TASK TO CARRY OUT: The reply should be the records repeated exactly, without any images.

++++ RAW DATA ++++

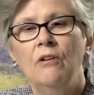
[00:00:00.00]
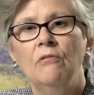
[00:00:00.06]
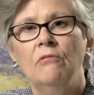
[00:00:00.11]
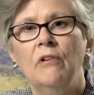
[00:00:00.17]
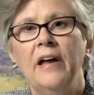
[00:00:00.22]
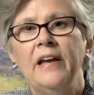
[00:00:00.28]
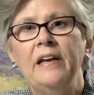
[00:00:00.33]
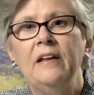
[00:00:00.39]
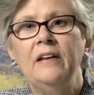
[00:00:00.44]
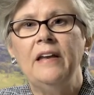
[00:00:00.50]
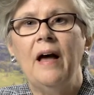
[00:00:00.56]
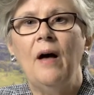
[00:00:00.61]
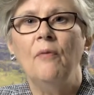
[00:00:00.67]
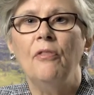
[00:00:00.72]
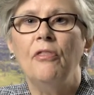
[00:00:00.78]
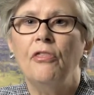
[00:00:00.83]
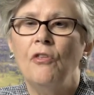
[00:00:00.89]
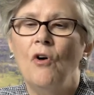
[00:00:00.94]
writing
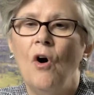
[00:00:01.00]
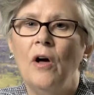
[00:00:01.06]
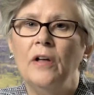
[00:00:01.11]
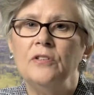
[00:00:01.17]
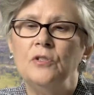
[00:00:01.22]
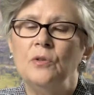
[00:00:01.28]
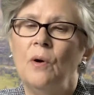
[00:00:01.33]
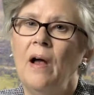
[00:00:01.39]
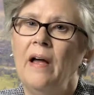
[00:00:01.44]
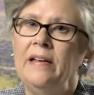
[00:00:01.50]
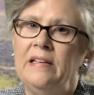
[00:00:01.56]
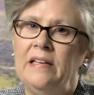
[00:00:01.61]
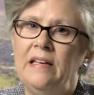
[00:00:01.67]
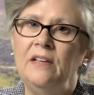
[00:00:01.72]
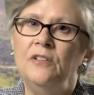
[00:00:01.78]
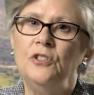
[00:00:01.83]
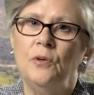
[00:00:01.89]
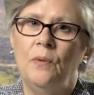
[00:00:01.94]
down thoughts or
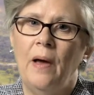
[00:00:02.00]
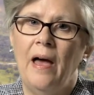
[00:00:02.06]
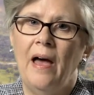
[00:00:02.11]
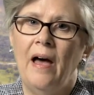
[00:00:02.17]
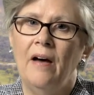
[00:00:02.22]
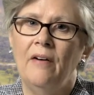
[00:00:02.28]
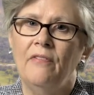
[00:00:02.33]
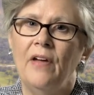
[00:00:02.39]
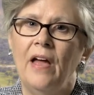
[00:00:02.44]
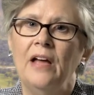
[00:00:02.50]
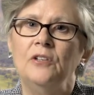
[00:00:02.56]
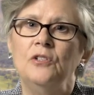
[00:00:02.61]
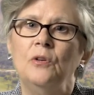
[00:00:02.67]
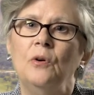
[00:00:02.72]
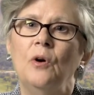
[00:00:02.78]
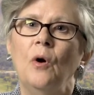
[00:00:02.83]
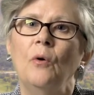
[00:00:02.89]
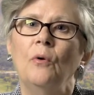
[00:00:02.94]
ideas you have as
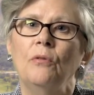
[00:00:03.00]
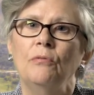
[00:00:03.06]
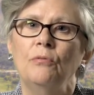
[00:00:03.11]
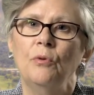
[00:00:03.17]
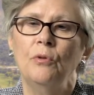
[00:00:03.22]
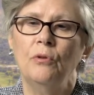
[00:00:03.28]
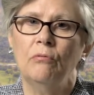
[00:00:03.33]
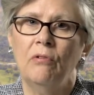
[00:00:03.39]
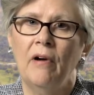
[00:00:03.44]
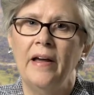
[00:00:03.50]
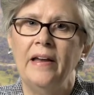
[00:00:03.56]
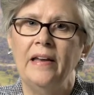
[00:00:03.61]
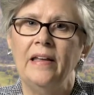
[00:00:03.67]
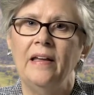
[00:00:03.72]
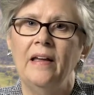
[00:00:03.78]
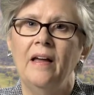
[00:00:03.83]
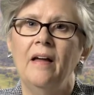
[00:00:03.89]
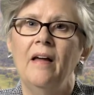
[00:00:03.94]
you go through the
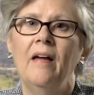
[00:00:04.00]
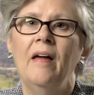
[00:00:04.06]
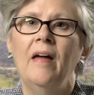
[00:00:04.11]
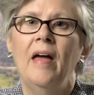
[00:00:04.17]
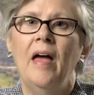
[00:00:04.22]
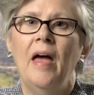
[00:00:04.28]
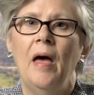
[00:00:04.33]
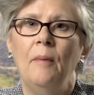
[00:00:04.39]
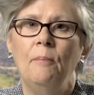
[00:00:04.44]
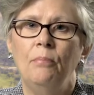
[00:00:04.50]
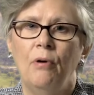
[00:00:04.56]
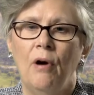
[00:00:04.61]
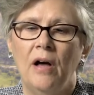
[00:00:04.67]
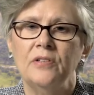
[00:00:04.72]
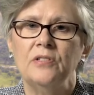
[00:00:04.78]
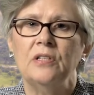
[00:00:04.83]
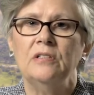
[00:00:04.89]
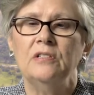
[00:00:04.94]
writing and
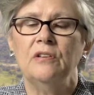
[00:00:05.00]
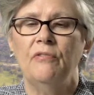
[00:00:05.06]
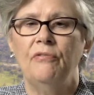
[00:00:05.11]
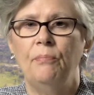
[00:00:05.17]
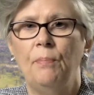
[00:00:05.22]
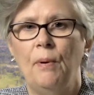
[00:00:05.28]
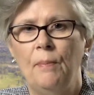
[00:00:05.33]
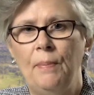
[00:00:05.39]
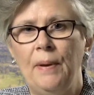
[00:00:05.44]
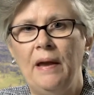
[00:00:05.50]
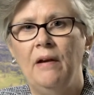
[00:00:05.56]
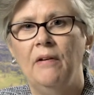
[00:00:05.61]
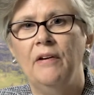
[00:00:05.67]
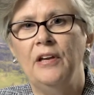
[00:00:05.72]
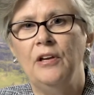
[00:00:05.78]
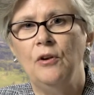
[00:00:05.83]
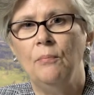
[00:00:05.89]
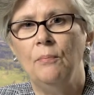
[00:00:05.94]
process of
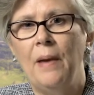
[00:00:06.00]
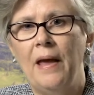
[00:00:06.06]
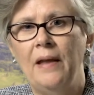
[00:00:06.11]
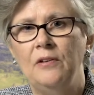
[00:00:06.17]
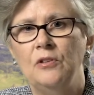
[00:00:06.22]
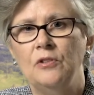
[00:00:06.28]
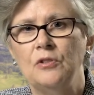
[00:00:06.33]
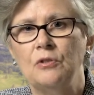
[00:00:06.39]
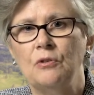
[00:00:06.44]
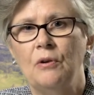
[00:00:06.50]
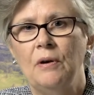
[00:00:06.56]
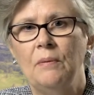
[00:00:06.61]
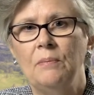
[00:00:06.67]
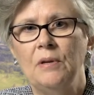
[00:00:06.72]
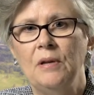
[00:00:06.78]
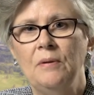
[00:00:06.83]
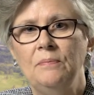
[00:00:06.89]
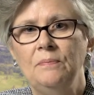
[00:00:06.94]
preparing your
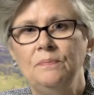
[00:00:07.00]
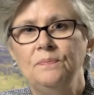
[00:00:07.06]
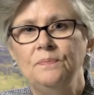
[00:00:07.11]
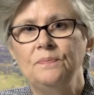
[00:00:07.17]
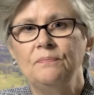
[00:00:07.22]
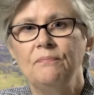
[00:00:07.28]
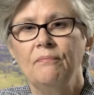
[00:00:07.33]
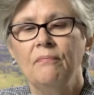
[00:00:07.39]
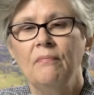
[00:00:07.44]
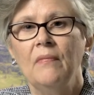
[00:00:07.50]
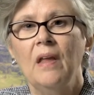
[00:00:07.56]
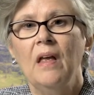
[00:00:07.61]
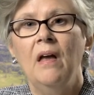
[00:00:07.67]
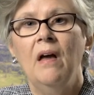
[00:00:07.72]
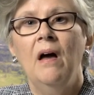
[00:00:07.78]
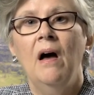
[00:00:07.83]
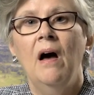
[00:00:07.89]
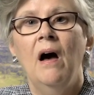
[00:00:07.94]
manuscript.
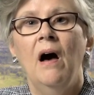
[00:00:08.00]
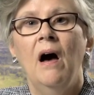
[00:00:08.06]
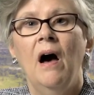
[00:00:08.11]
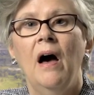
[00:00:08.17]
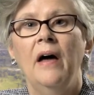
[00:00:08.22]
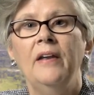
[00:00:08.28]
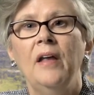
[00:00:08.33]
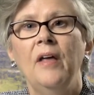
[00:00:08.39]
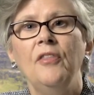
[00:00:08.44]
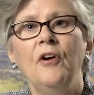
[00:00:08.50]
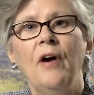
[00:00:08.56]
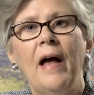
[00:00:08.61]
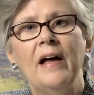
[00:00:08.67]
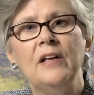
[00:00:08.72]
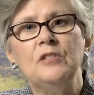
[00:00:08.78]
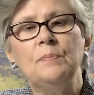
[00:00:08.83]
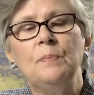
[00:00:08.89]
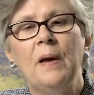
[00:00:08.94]
Another
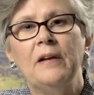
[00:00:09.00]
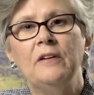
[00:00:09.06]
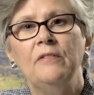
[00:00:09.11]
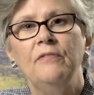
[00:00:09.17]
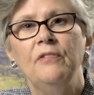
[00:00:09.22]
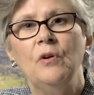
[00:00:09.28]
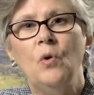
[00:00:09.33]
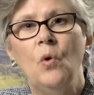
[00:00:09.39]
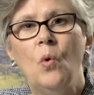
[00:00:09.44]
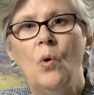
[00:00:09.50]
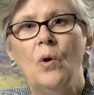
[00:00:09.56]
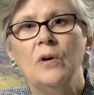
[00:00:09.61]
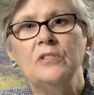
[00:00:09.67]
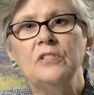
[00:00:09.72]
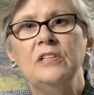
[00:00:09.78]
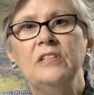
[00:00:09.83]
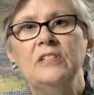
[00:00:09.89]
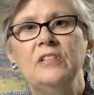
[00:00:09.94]
aspect of the
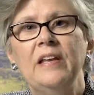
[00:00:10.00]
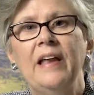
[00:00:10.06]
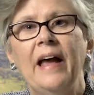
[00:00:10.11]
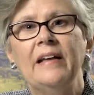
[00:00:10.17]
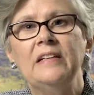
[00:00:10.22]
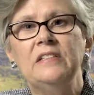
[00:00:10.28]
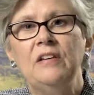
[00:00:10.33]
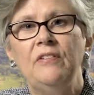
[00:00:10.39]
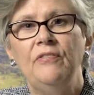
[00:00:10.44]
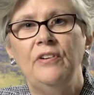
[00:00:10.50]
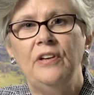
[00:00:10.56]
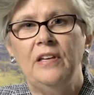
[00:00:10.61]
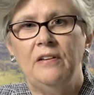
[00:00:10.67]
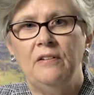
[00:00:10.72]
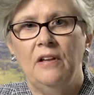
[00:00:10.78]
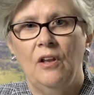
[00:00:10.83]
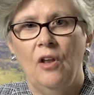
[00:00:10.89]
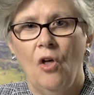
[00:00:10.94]
course is an
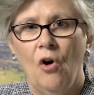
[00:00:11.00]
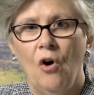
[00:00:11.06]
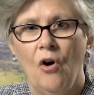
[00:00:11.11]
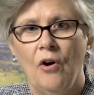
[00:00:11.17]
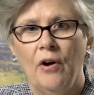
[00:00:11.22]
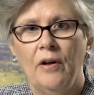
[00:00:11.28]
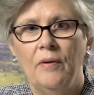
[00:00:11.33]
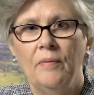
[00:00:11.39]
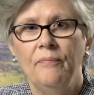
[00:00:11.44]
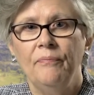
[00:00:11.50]
activity log.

++++

PROBLEM SOLUTION:
[00:00:00.00]
[00:00:00.06]
[00:00:00.11]
[00:00:00.17]
[00:00:00.22]
[00:00:00.28]
[00:00:00.33]
[00:00:00.39]
[00:00:00.44]
[00:00:00.50]
[00:00:00.56]
[00:00:00.61]
[00:00:00.67]
[00:00:00.72]
[00:00:00.78]
[00:00:00.83]
[00:00:00.89]
[00:00:00.94]
writing
[00:00:01.00]
[00:00:01.06]
[00:00:01.11]
[00:00:01.17]
[00:00:01.22]
[00:00:01.28]
[00:00:01.33]
[00:00:01.39]
[00:00:01.44]
[00:00:01.50]
[00:00:01.56]
[00:00:01.61]
[00:00:01.67]
[00:00:01.72]
[00:00:01.78]
[00:00:01.83]
[00:00:01.89]
[00:00:01.94]
down thoughts or
[00:00:02.00]
[00:00:02.06]
[00:00:02.11]
[00:00:02.17]
[00:00:02.22]
[00:00:02.28]
[00:00:02.33]
[00:00:02.39]
[00:00:02.44]
[00:00:02.50]
[00:00:02.56]
[00:00:02.61]
[00:00:02.67]
[00:00:02.72]
[00:00:02.78]
[00:00:02.83]
[00:00:02.89]
[00:00:02.94]
ideas you have as
[00:00:03.00]
[00:00:03.06]
[00:00:03.11]
[00:00:03.17]
[00:00:03.22]
[00:00:03.28]
[00:00:03.33]
[00:00:03.39]
[00:00:03.44]
[00:00:03.50]
[00:00:03.56]
[00:00:03.61]
[00:00:03.67]
[00:00:03.72]
[00:00:03.78]
[00:00:03.83]
[00:00:03.89]
[00:00:03.94]
you go through the
[00:00:04.00]
[00:00:04.06]
[00:00:04.11]
[00:00:04.17]
[00:00:04.22]
[00:00:04.28]
[00:00:04.33]
[00:00:04.39]
[00:00:04.44]
[00:00:04.50]
[00:00:04.56]
[00:00:04.61]
[00:00:04.67]
[00:00:04.72]
[00:00:04.78]
[00:00:04.83]
[00:00:04.89]
[00:00:04.94]
writing and
[00:00:05.00]
[00:00:05.06]
[00:00:05.11]
[00:00:05.17]
[00:00:05.22]
[00:00:05.28]
[00:00:05.33]
[00:00:05.39]
[00:00:05.44]
[00:00:05.50]
[00:00:05.56]
[00:00:05.61]
[00:00:05.67]
[00:00:05.72]
[00:00:05.78]
[00:00:05.83]
[00:00:05.89]
[00:00:05.94]
process of
[00:00:06.00]
[00:00:06.06]
[00:00:06.11]
[00:00:06.17]
[00:00:06.22]
[00:00:06.28]
[00:00:06.33]
[00:00:06.39]
[00:00:06.44]
[00:00:06.50]
[00:00:06.56]
[00:00:06.61]
[00:00:06.67]
[00:00:06.72]
[00:00:06.78]
[00:00:06.83]
[00:00:06.89]
[00:00:06.94]
preparing your
[00:00:07.00]
[00:00:07.06]
[00:00:07.11]
[00:00:07.17]
[00:00:07.22]
[00:00:07.28]
[00:00:07.33]
[00:00:07.39]
[00:00:07.44]
[00:00:07.50]
[00:00:07.56]
[00:00:07.61]
[00:00:07.67]
[00:00:07.72]
[00:00:07.78]
[00:00:07.83]
[00:00:07.89]
[00:00:07.94]
manuscript.
[00:00:08.00]
[00:00:08.06]
[00:00:08.11]
[00:00:08.17]
[00:00:08.22]
[00:00:08.28]
[00:00:08.33]
[00:00:08.39]
[00:00:08.44]
[00:00:08.50]
[00:00:08.56]
[00:00:08.61]
[00:00:08.67]
[00:00:08.72]
[00:00:08.78]
[00:00:08.83]
[00:00:08.89]
[00:00:08.94]
Another
[00:00:09.00]
[00:00:09.06]
[00:00:09.11]
[00:00:09.17]
[00:00:09.22]
[00:00:09.28]
[00:00:09.33]
[00:00:09.39]
[00:00:09.44]
[00:00:09.50]
[00:00:09.56]
[00:00:09.61]
[00:00:09.67]
[00:00:09.72]
[00:00:09.78]
[00:00:09.83]
[00:00:09.89]
[00:00:09.94]
aspect of the
[00:00:10.00]
[00:00:10.06]
[00:00:10.11]
[00:00:10.17]
[00:00:10.22]
[00:00:10.28]
[00:00:10.33]
[00:00:10.39]
[00:00:10.44]
[00:00:10.50]
[00:00:10.56]
[00:00:10.61]
[00:00:10.67]
[00:00:10.72]
[00:00:10.78]
[00:00:10.83]
[00:00:10.89]
[00:00:10.94]
course is an
[00:00:11.00]
[00:00:11.06]
[00:00:11.11]
[00:00:11.17]
[00:00:11.22]
[00:00:11.28]
[00:00:11.33]
[00:00:11.39]
[00:00:11.44]
[00:00:11.50]
activity log.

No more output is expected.